The misconduct of Ms. Katz, Ms. Banks, and Mr. Bromwich noted above has been widely reported. It appears likely that they knowingly subordinated their client’s interest in avoiding the publicity of a Senate hearing and avoiding travel to Washington, D.C. to the desire of Democratic Senators on the Committee to have such a hearing take place in Washington, D.C. Their failure to inform their client of the offer to have Committee staff investigate Dr. Ford in California was dishonest at worst and careless at best. Either way, it is inexcusable, and raises substantial questions about their character and fitness to practice law. It warrants a full investigation by the Office of Disciplinary Counsel.
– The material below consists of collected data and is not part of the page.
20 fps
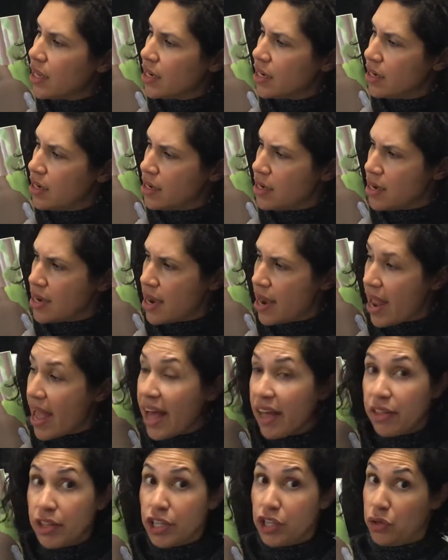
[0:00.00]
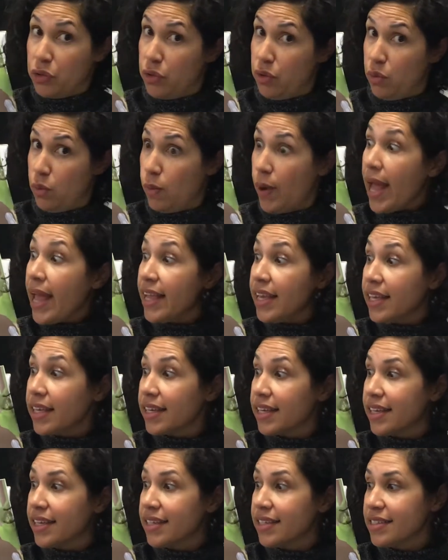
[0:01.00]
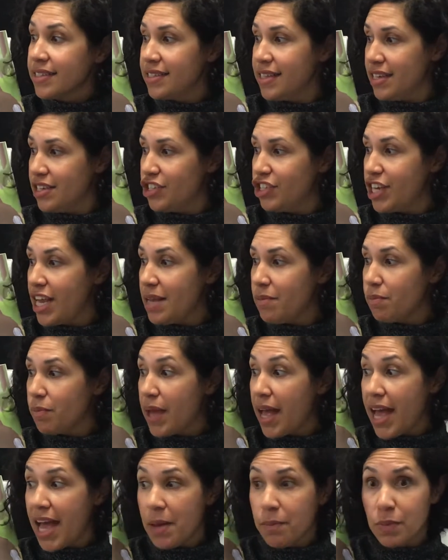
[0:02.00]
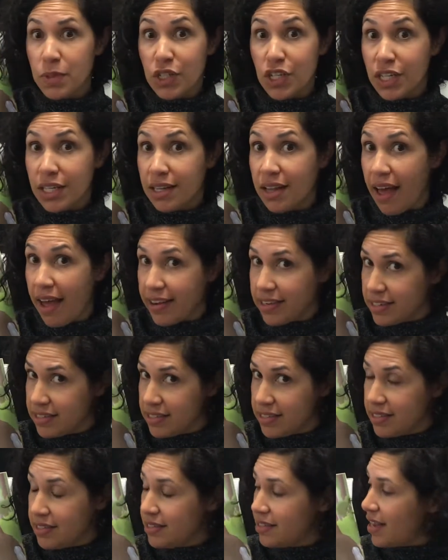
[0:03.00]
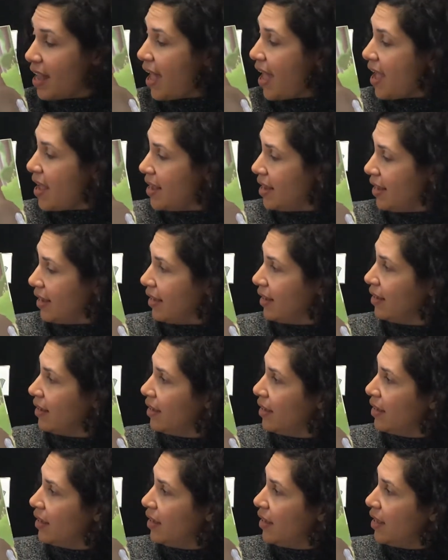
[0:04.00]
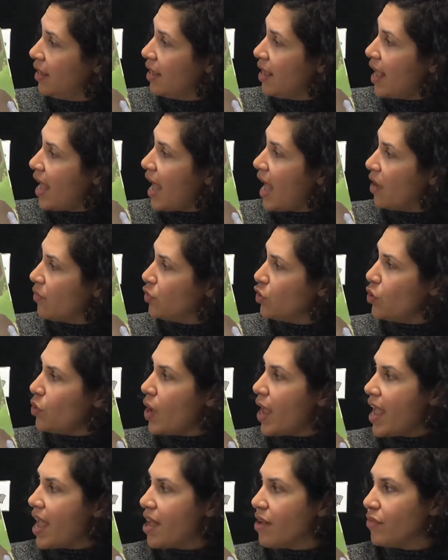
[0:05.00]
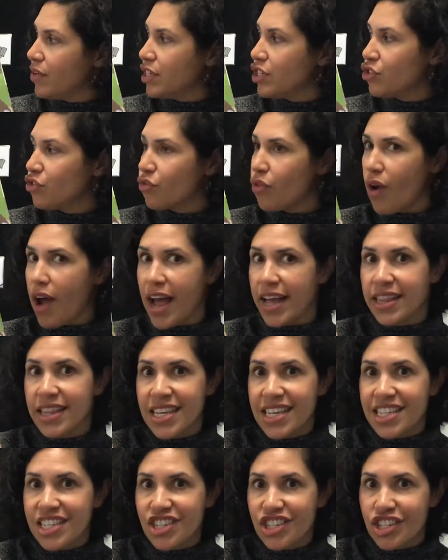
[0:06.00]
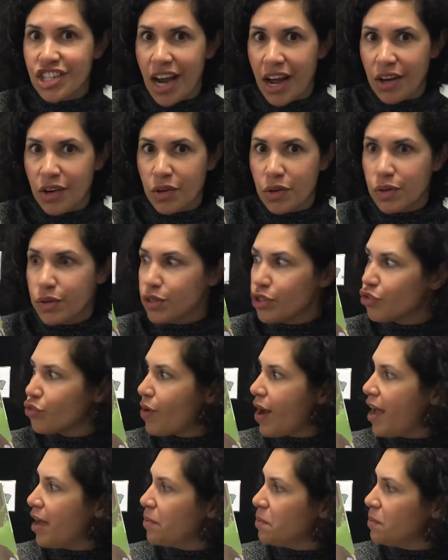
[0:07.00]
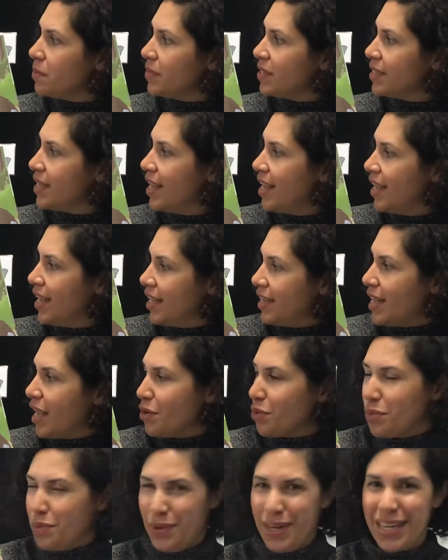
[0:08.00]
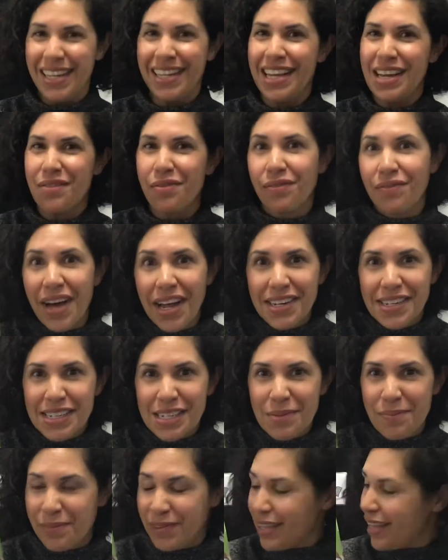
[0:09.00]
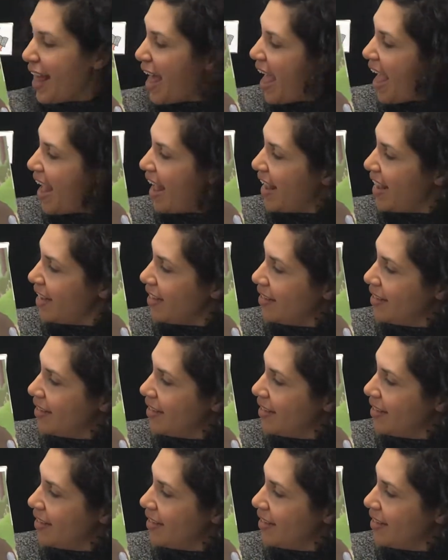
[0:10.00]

Now that you're awake, said sheep, perhaps you'd like to stay. Have you ever tried the jungle drums? They're really fun to play.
“We are concerned that ethics rules were violated by Dr. Ford’s attorneys during the Kavanaugh confirmation and took action to get accountability,” stated Judicial Watch President Tom Fitton. “We already filed a Senate ethics complaint against Sen. Cory Booker over his admitted rule breaking and are considering additional steps to address the misconduct committed by Justice Kavanaugh’s opponents.”

###

1 Debra S. Katz, Lisa J. Banks, and Michael R. Bromwich were admitted to the District of Columbia bar on October 14, 1987, August 6, 2001, and December 19, 1980 respectively.

2 Courts in the District of Columbia have a history of enforcing DC Rule 1.4. See Breen v. Chao, 304 F. Supp. 3d 9,

26 (D.D.C. 2018) (Attorneys have “a professional obligation to explain matters to their clients”); Carranza v. Fraas, 763 F. Supp. 2d 113, 125-126 (D.D.C. 2011) (“Withholding such information precludes a client’s ability to participate in any substantial way in decisions that go to the core of the attorney-client relationship.”); In re Ukwu, 926 A.2d 1106, 1135-39 (D.C. 2007) (DC Rules “are not mere aspirations. They set standards that the legal profession is obliged to meet because lawyers often are entrusted with responsibility for some of the most important matters in their clients’ lives … Explaining legal matters to their clients is an essential part of the work of lawyers.”)

3 Dr. Ford engaged her attorneys in the summer of 2018.